De ninguna manera, Parmeno. La política
es un pestífero lamedal.
El Solapado Sociólogo Boceto:
Los
buitres cavarán tu fosa (0)
Kung Fu
sangriento
(0)
El cine es muy engañoso:
Hitchcock: Debemos recordar que hice Psicosis con cierto sentido de diversión
por mi parte. Para mí, es una película divertida.
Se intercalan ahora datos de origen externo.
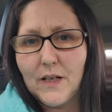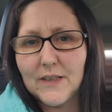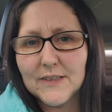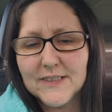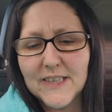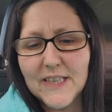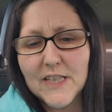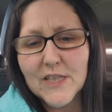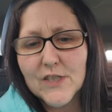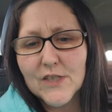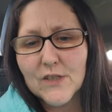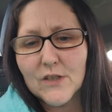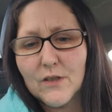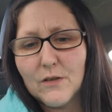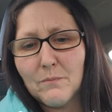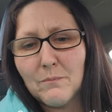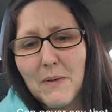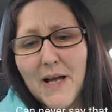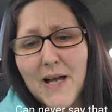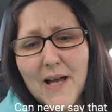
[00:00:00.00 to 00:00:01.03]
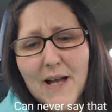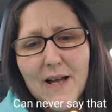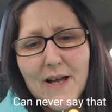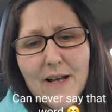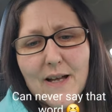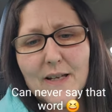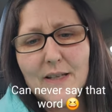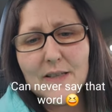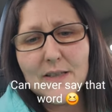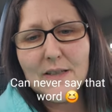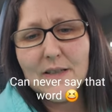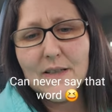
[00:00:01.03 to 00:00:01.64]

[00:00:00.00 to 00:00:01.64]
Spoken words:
I'll see you soon. Bye.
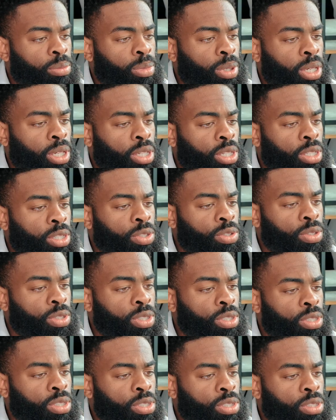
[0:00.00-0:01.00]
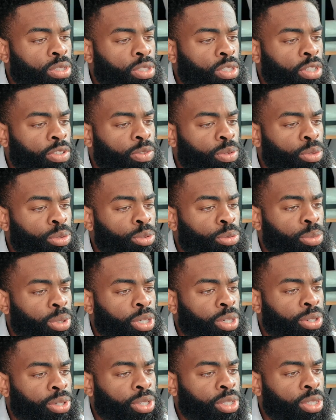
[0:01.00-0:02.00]
back entrance, this is the living room
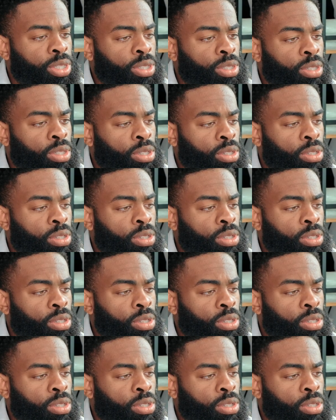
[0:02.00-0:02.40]
area,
(Movie, número 6, enero de 1963.)
¿Qué pasa con Rossen?
Pasa la habitual mezcla escabrosa a lo
Hollywood a la que se ven abocados algunos cineastas: maccarthismo, enfermedad,
alcoholismo… e independencia: al no depender de ningún estudio, aunque sólo en
dos de sus obras maestras, rodaba a su aire (enrarecido en El Buscavidas por el humo y la tristeza de las terminales de
autobús de Greyhound, los bares de luz macilenta de la Octava Avenida y el muy
especialmente letal de la Ames Billiard Academy, en la calle Cuarenta y cuatro
Oeste), lo que le permitía materializar sus fantasmas de la manera más efectiva
y barata posible para fulminarlos de una vez.
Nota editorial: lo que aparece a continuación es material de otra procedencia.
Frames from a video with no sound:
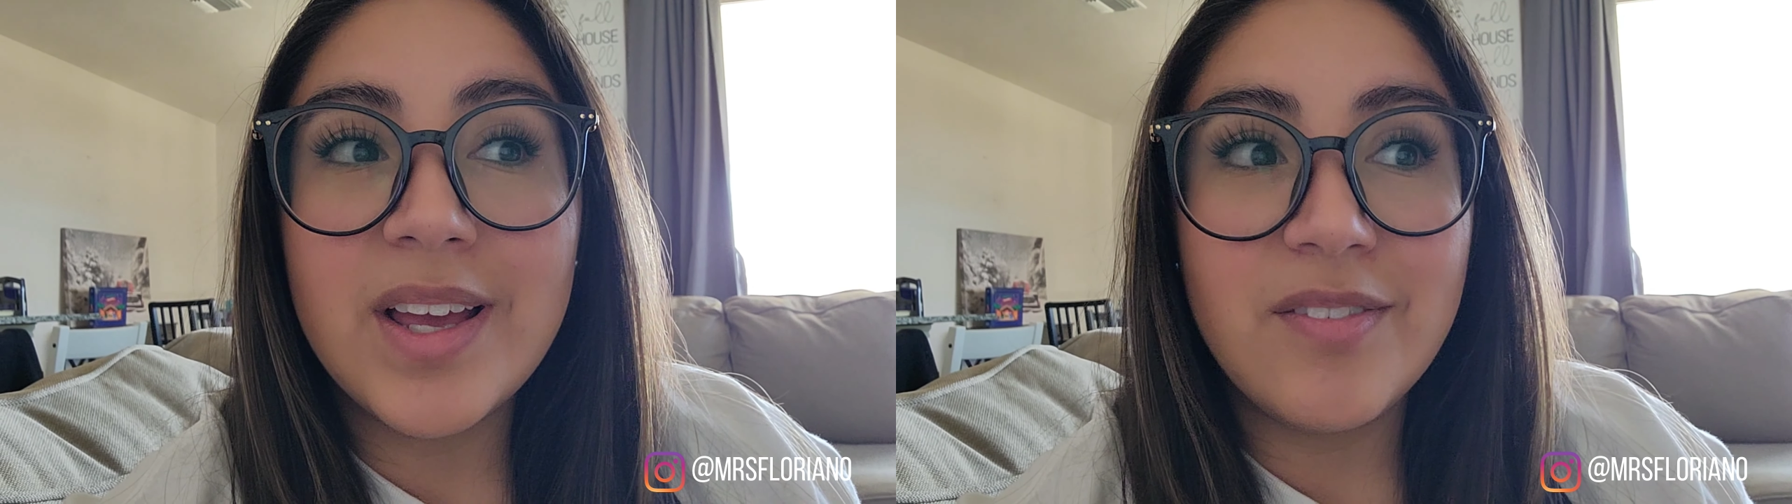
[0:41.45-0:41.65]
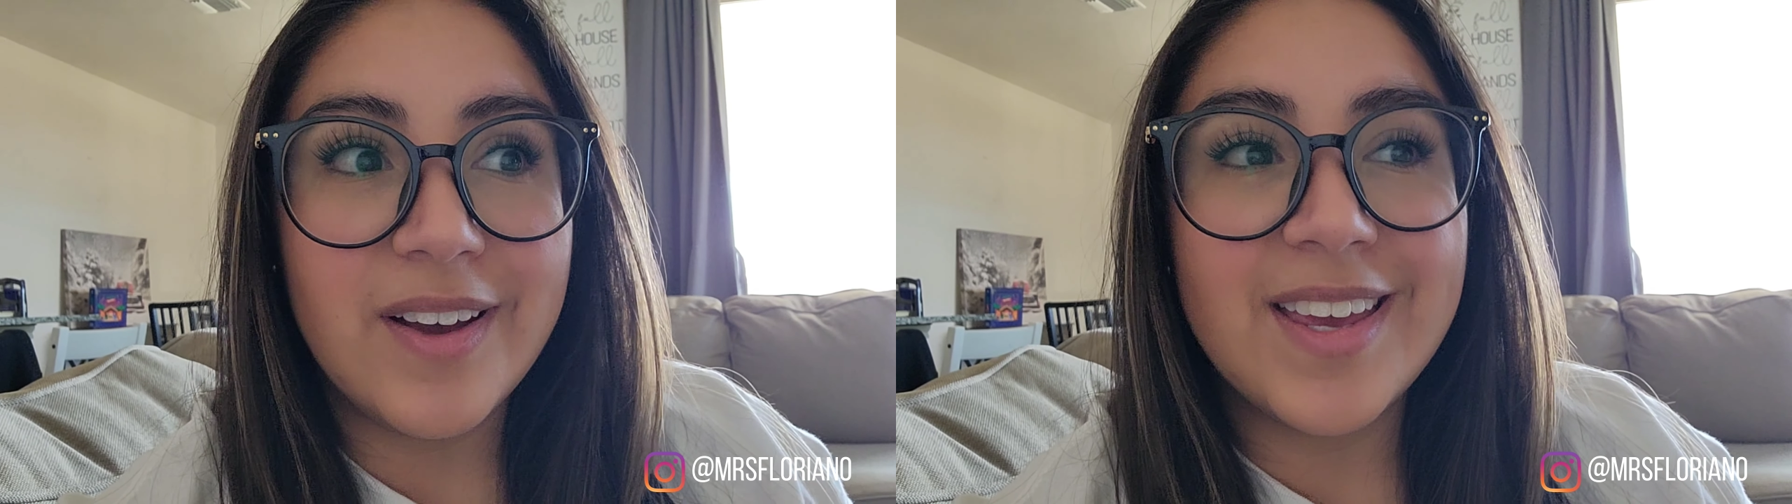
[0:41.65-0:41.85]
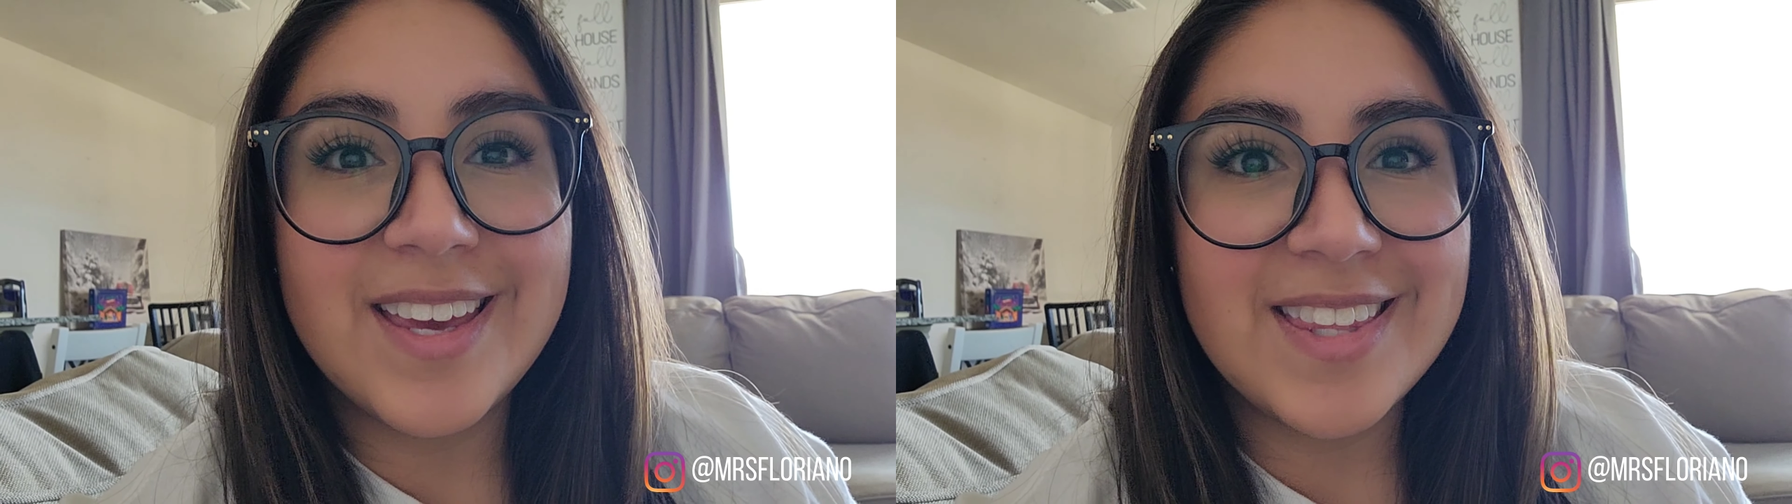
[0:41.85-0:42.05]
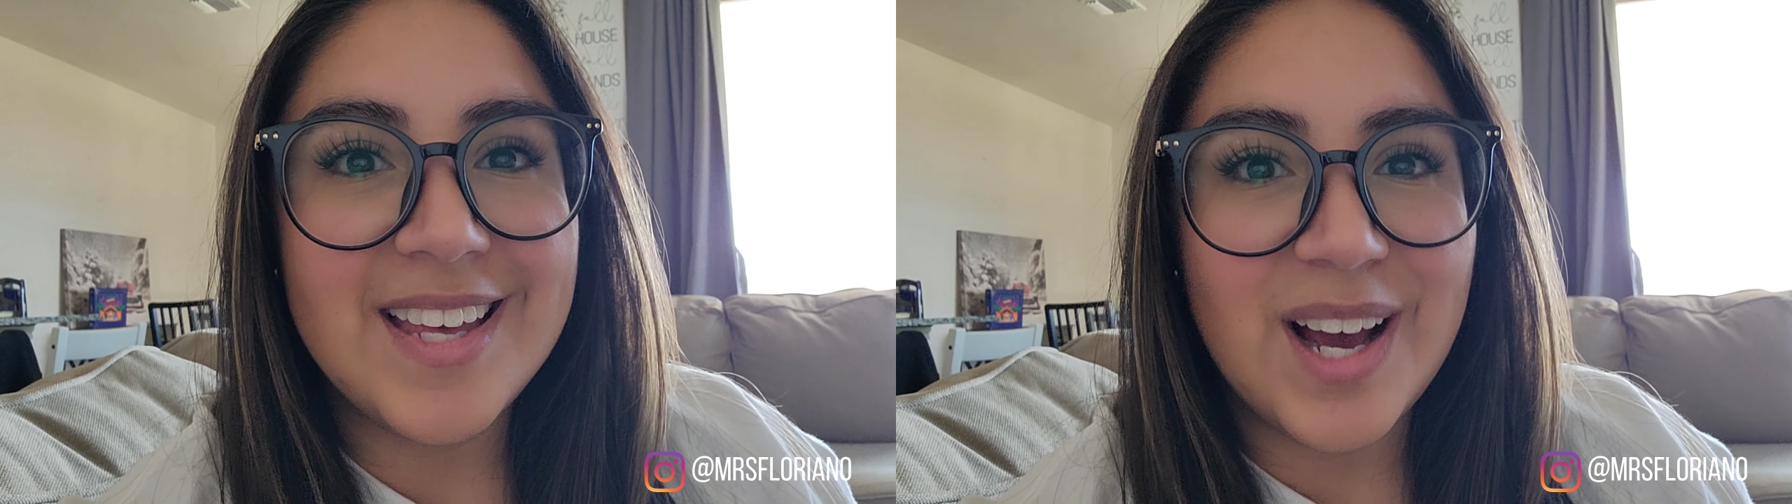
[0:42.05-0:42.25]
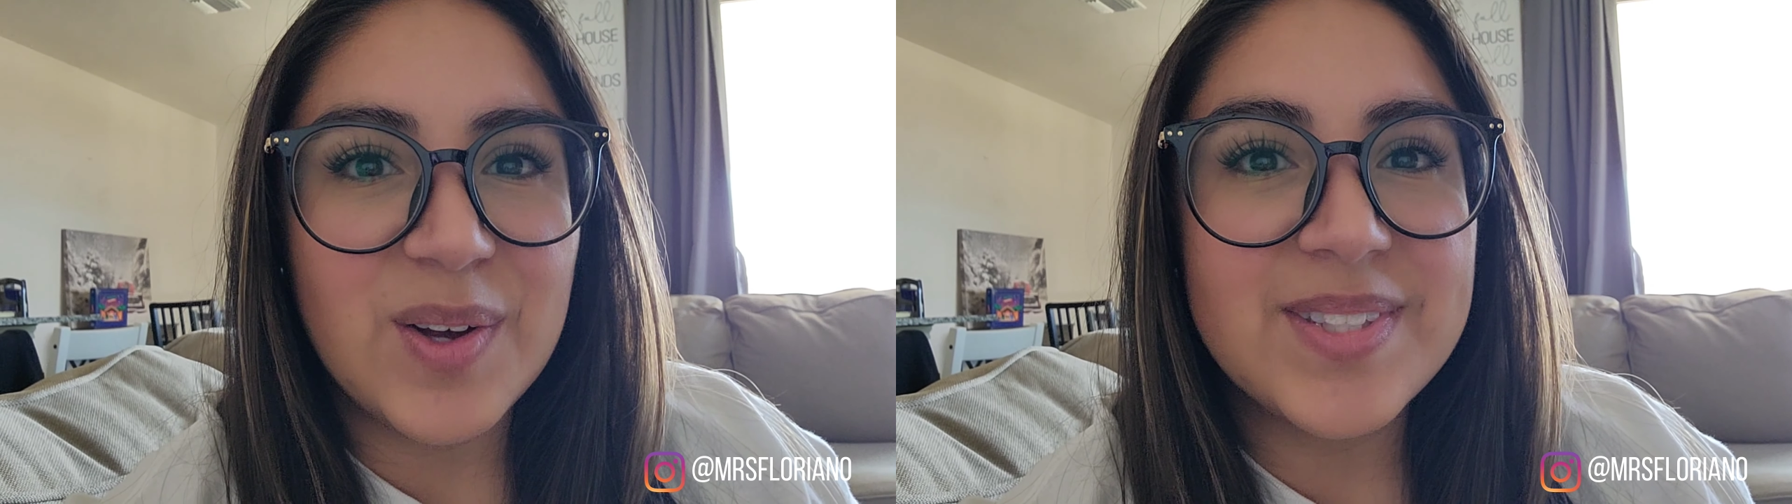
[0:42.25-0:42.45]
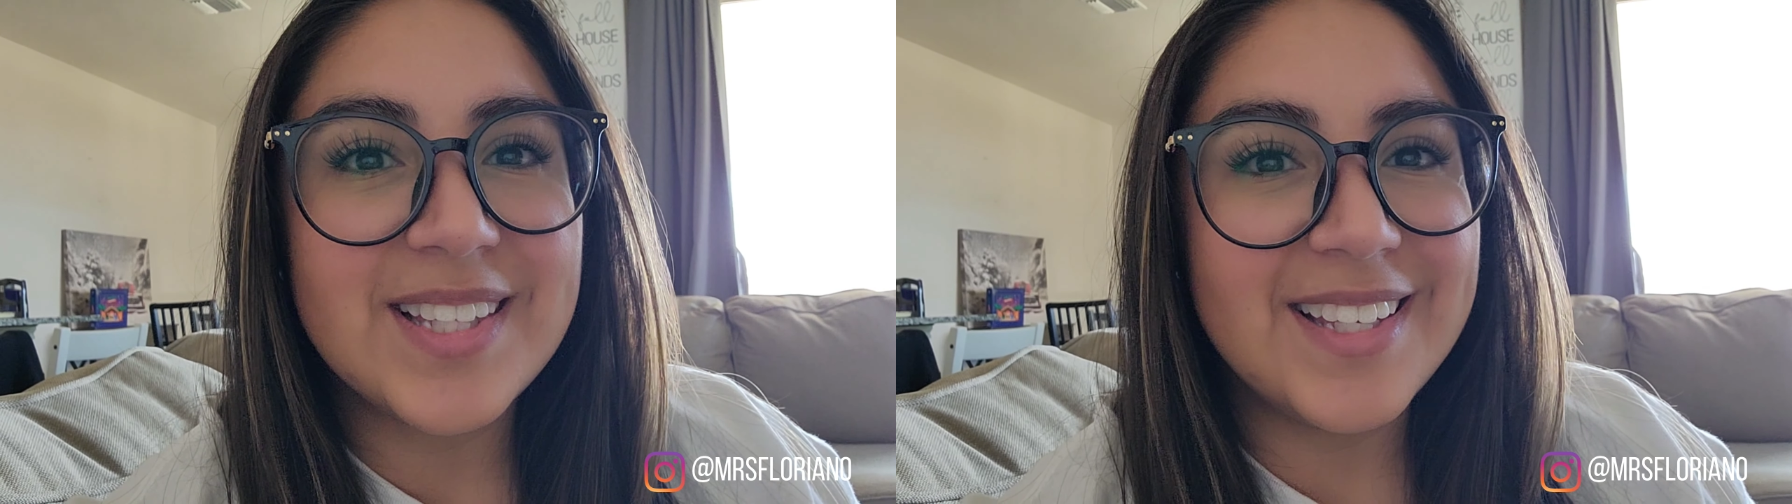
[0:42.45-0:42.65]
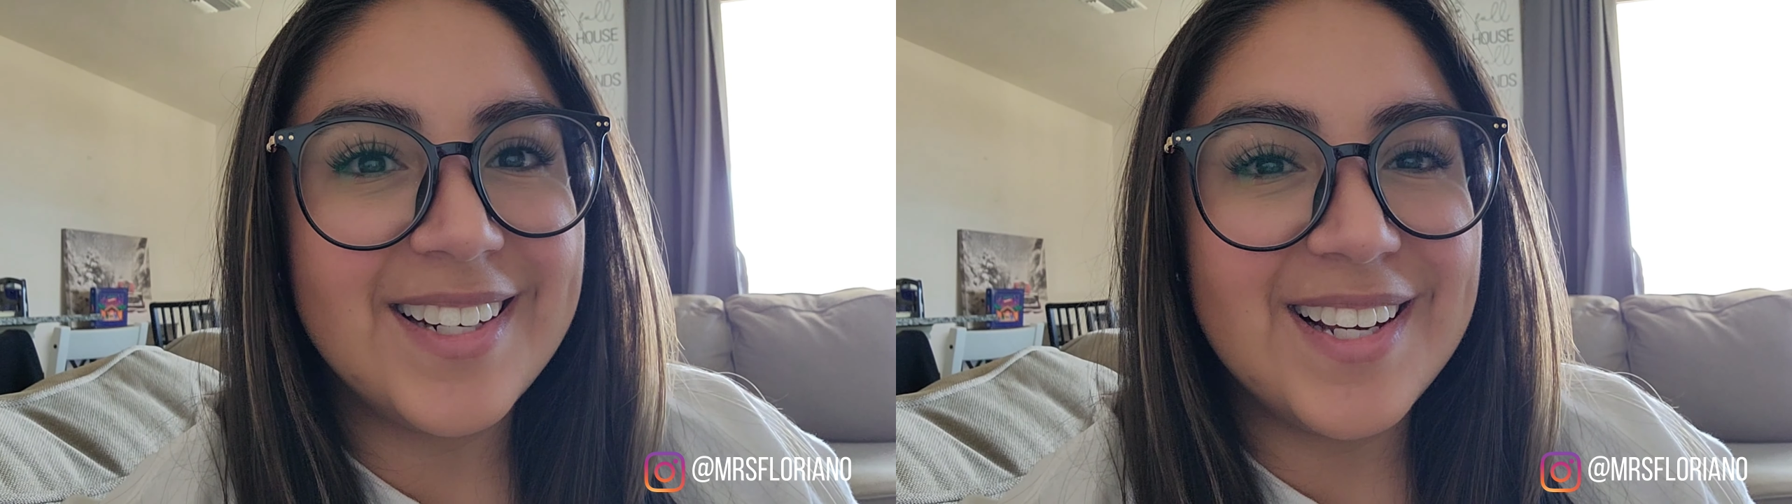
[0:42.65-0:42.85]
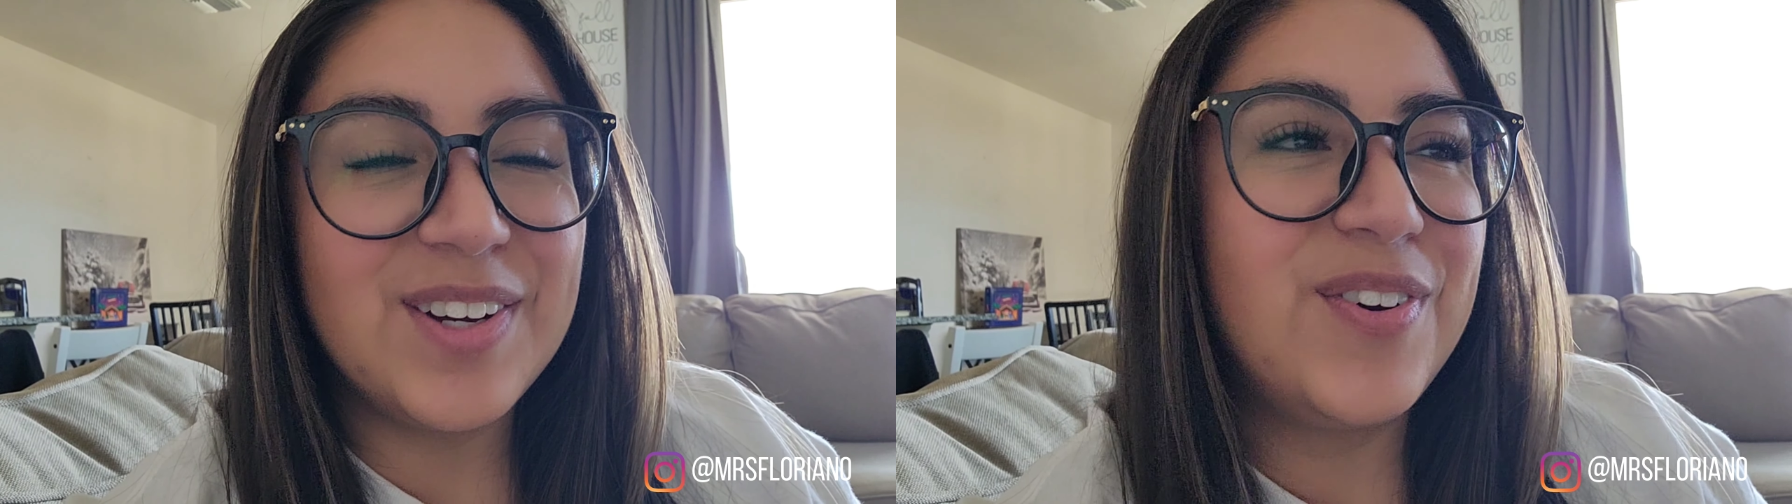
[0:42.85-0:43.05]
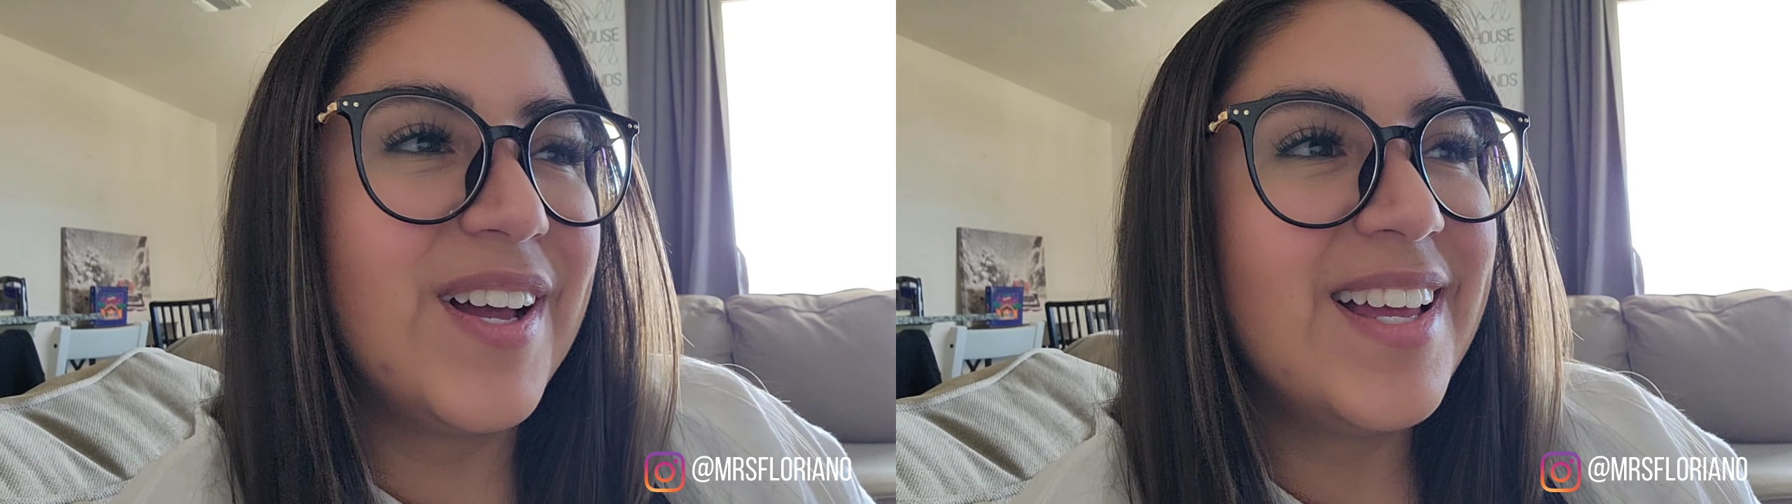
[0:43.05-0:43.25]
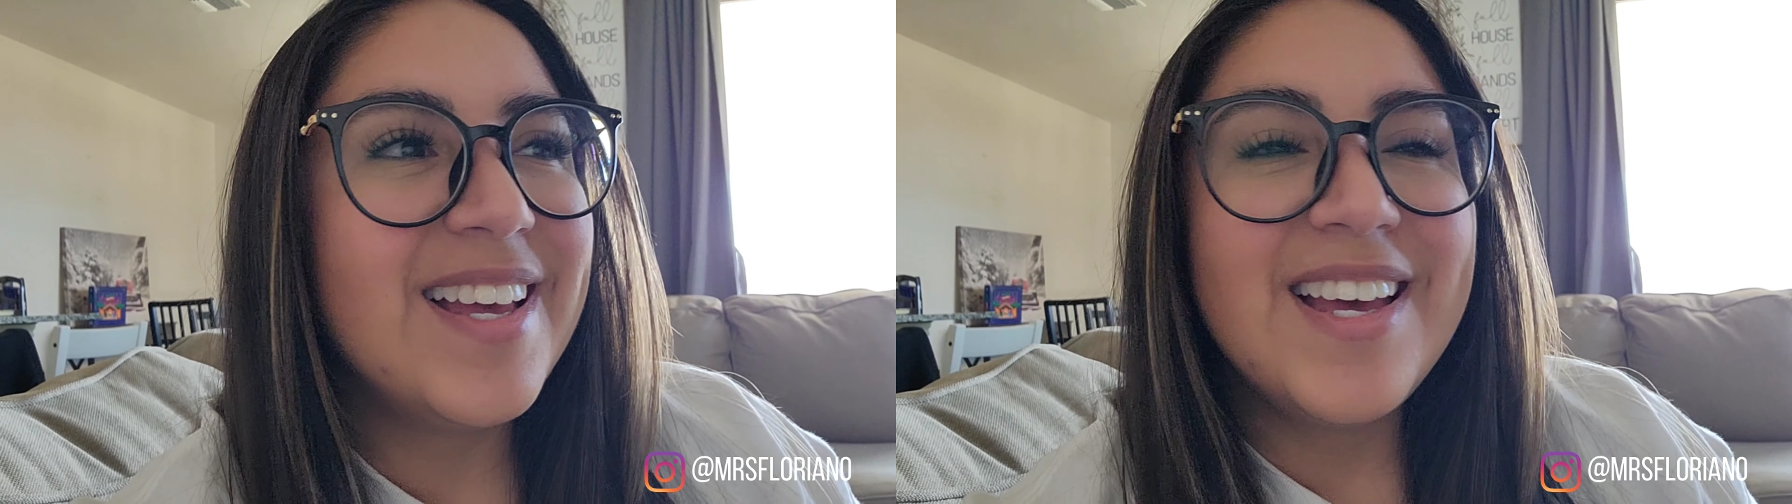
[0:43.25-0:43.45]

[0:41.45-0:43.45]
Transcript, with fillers: If I can get the house clean enough.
¿Cuánto te costó hacerte con las dos
novelas de Walter Tevis?
Mucho más que el precio que marcaban en
la portada y mucho menos de lo que valían.
Son novelas de segunda.
Pero de excelentes diálogos,
descripciones a la acuarela y de un ritmo electrizante.
Muy americanas, pues…
Justo para leerlas durante uno de los
trayectos (que son todos) de la Greyhound o a media mañana, con una taza de
café bien caliente en la mano, en un bar de la Octava Avenida.
Antes de meternos en un cine solíamos
jugar los amigos unas cuantas partidas de billar inglés en Billares Colón:
nunca nos interesó el de las mesas con troneras… hasta que apareció el amigo
Eddie Felson.
Algo semejante ocurrió con El mensajero, de Losey: el amor, el amor
real, está mucho más allá de las miradas, del beso robado en la mejilla, lo que
nunca habíamos querido experimentar hasta entonces, pero que siempre
sospechamos de adolescentes…
2008: Existen unas condiciones críticas
para que yo pueda seguir con vida o acabar de una vez; todo lo demás es
accesorio, puede estar o puede no estar en mí, y Boceto apura la copa mientras observa media pared cubierta por los
DVD.
Pareces feliz.
Me estoy aplicando la tecnología Olders
o Older o Elder: electrodos, palanca y el dedo apretando el botón. Todo el
santo día sentado en la butaca, y el mundo a mi alrededor que estalle en mil
pedazos mientras yo me derrito de placer.